Athletes using new running shoe technology to set records are “cheating”, Kenya’s former marathon world record holder Tegla Loroupe said as debate continues to rage over whether high-tech footwear give runners an unfair advantage.
Footwear developed by Nike played a role in two of the biggest distance-running achievements of 2019, with Eliud Kipchoge‘s sub-two-hour marathon in Vienna and Brigid Kosgei’s record-breaking run at the Chicago Marathon bringing the Vaporfly shoes into the spotlight.
While World Athletics banned the shoes worn by Kipchoge during that run from professional sport last year, Nike has launched a new version of its Alphafly footwear that complies with new rules introduced by the governing body.
“I’m not a fan because there is no human energy,” Loroupe, who was the first African woman to break the marathon world record, told the BBC. “You are cheating, you are not a hero because you don’t use your own strength.

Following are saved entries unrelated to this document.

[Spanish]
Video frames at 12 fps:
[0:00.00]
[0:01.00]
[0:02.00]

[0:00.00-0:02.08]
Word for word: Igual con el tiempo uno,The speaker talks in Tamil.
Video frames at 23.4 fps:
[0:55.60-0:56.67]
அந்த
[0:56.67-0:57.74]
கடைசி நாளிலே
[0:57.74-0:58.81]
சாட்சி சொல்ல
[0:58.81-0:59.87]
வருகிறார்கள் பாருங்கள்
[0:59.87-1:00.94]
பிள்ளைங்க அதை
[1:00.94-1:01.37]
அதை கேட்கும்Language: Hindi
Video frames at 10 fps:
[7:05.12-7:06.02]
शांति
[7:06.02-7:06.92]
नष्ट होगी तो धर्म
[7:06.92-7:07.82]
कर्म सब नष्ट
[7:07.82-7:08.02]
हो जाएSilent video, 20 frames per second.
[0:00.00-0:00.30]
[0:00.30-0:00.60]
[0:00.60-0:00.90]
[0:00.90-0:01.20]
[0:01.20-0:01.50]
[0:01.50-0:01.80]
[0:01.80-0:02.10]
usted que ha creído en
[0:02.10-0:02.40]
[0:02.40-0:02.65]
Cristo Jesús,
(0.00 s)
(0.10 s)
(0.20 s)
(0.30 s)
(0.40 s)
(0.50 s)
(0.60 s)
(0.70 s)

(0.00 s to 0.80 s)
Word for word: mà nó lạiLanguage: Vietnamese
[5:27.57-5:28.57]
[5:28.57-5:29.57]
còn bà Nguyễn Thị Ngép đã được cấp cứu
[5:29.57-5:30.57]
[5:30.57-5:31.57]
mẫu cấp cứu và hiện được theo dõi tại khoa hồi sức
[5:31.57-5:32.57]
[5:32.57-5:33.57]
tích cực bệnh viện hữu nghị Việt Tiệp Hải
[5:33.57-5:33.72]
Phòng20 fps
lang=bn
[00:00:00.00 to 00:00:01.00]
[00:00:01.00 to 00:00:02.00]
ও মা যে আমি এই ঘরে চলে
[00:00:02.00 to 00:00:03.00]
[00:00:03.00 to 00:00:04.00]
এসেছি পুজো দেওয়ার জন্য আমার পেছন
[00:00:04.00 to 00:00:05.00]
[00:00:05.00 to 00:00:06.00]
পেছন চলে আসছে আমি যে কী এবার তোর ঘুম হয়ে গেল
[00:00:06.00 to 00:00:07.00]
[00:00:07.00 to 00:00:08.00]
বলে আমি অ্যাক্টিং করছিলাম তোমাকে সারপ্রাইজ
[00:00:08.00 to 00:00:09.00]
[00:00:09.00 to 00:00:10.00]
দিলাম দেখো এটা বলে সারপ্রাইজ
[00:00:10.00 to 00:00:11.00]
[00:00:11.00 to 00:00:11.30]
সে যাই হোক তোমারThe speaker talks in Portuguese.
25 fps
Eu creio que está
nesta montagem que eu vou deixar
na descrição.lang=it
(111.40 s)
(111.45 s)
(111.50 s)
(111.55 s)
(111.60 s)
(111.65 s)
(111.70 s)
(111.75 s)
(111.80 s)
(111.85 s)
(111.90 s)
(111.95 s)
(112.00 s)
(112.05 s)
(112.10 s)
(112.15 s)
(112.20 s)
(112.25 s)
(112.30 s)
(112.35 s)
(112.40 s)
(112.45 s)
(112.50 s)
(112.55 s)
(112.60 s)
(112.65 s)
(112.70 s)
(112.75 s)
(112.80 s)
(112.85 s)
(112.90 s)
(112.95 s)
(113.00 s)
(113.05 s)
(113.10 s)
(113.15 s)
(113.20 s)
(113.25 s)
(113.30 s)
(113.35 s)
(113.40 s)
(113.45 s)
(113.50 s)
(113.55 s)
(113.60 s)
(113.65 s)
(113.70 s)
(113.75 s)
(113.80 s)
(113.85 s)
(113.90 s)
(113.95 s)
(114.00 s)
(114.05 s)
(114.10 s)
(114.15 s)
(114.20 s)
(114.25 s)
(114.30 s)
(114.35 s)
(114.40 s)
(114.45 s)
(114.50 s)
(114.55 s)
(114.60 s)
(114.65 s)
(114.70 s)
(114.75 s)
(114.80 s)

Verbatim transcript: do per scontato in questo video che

“You can have a faster shoe [but] what about those who cannot afford, it’s almost like doping, for me there is no difference between doping and having a faster shoe.”
Kenya’s Ruth Chepngetich shaved 29 seconds off the world half marathon record this month and British triathlete Beth Potter is awaiting ratification of a world record time from a low-key 5 km (3.11 miles) road race.
Both athletes wore high-tech footwear made by different manufacturers that Loroupe, who has won marathons in New York, London, Berlin and Rome, feels should be banned.
“[It’s] good to have shoes but to have this element that other athletes cannot afford, it’s wrong,” she said. “For me, the shoes should be banned so that people can trust themselves, they can train and see what I am able to do.
“We ran without shoes and when we got shoes, it’s just normal shoes, but we still broke the world record.”